Indeed, several studies establish the value of honest communication above all. Medical psychologist Stacey Donofrio looked at nearly 300 adolescents in the Netherlands who were coping with a parent’s cancer. She found that “the intensity of the parent’s treatment” for illness was not as important in influencing adolescent reactions as the way parents talked to the kids about it.

“Adolescents may feel especially uncertain if they feel their parents are not being entirely open,” she said.

Such an information gap elevated the tensions for Jackie Shmauch, a teenager whose father had leukaemia. One night, the 14-year-old fled her home in tears after eavesdropping on a call from her father’s oncologist. Jackie thought her father’s leukaemia was in remission, but she overheard a discussion of a bone-marrow transplant. After her parents found her at a friend’s house, they explained that the transplant was a preventive measure, not a sign that the cancer was back. That’s when Jackie delivered her ultimatum: “If there is information you have and you think you shouldn’t tell Jackie, that’s what I want you to tell me.”

Yet not every teen is like Jackie.

“If your child says, ‘Talking about this with you is not helpful to me’, it’s important to respect that,” says child psychiatrist Paula Rauch, who directs the Marjorie E Korff PACT Program (Parenting at a Challenging Time) at Massachusetts General Hospital in Boston.

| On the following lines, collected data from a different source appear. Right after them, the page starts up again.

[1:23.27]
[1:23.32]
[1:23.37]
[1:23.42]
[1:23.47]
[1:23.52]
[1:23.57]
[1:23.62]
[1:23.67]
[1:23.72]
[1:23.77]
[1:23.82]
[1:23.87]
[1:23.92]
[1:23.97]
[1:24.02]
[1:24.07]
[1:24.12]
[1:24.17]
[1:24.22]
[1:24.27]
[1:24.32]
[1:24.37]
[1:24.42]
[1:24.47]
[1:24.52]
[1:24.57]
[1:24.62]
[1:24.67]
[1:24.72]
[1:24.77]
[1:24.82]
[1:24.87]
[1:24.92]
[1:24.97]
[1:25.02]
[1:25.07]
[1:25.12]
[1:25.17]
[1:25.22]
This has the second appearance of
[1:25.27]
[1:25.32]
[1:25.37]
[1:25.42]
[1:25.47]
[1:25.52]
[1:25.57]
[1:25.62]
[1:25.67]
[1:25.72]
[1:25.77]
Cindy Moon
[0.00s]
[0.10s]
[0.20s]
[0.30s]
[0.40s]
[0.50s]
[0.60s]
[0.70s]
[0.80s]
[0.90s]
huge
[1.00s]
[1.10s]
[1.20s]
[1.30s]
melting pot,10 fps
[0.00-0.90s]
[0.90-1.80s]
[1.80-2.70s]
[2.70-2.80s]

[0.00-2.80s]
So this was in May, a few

It is critical for parents to remember that, cancer or no cancer, they still need to keep an eye on their teenagers – no easy task, especially when one of the parents is ill. The key, Ms Sosa points out, is listening closely even though “your head is in so many different places” because of the cancer diagnosis. That means asking follow-up questions, even challenging your teenager at times. If teens know you’re truly paying attention, she says, “they’re going to tell you all sorts of things”.

Some teenagers may just need a break from all the care-giving – perhaps by having other family members or friends shoulder the young person’s chores from time to time.

“Just to be 12 again, that was really quite a blessing,” recalls Bailee Richardson, now 19, who cared for her two younger sisters while her mother was being treated for breast cancer and her stepfather was working out of town.

A decade after my wife’s diagnosis, Marsha is in good health, but she and I are just beginning to understand how the experience affected our daughters. Maya tells me how uneasy she was with her mother’s bald head, courtesy of chemo, and that she found relief from the free-floating cancer anxiety that infiltrated our home by turning to friends, even if they didn’t quite understand what she was going through. And she’s sorry she didn’t help out more.

I, too, was sorry she didn’t step up. But I made the mistake of assuming that Maya and her sister could read my mind. I once exploded when my daughters didn’t rush to my aid as I dragged in bags of groceries after a day of errands.

“Can’t you give me a hand?” I yelled.

Maya calmly said: “We’d be happy to if you’d ask us.”